# WORK REQUIRED
Word-for-word transcription needed. Include every entry below but no pictures.

Top of DATA PROVIDED

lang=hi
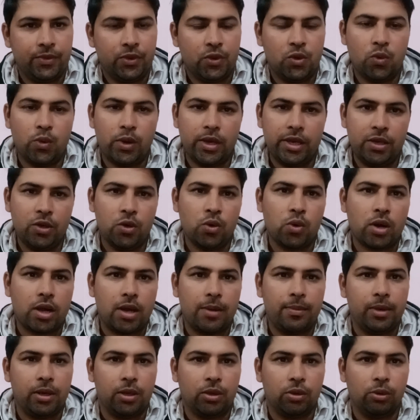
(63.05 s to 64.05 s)
तो वही हो
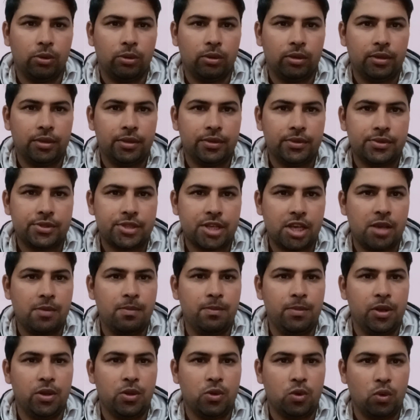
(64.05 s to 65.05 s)
रहा बिल्कुल
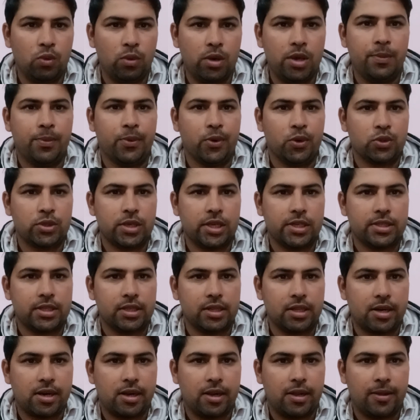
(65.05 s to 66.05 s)
सेम बिल्कुल वही प्रोसेस चल
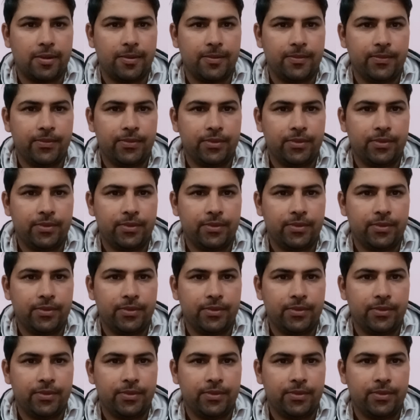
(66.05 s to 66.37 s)
रहा है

Bottom of DATA PROVIDED

# REPLY TO THE TASK
lang=hi
(63.05 s to 64.05 s)
तो वही हो
(64.05 s to 65.05 s)
रहा बिल्कुल
(65.05 s to 66.05 s)
सेम बिल्कुल वही प्रोसेस चल
(66.05 s to 66.37 s)
रहा है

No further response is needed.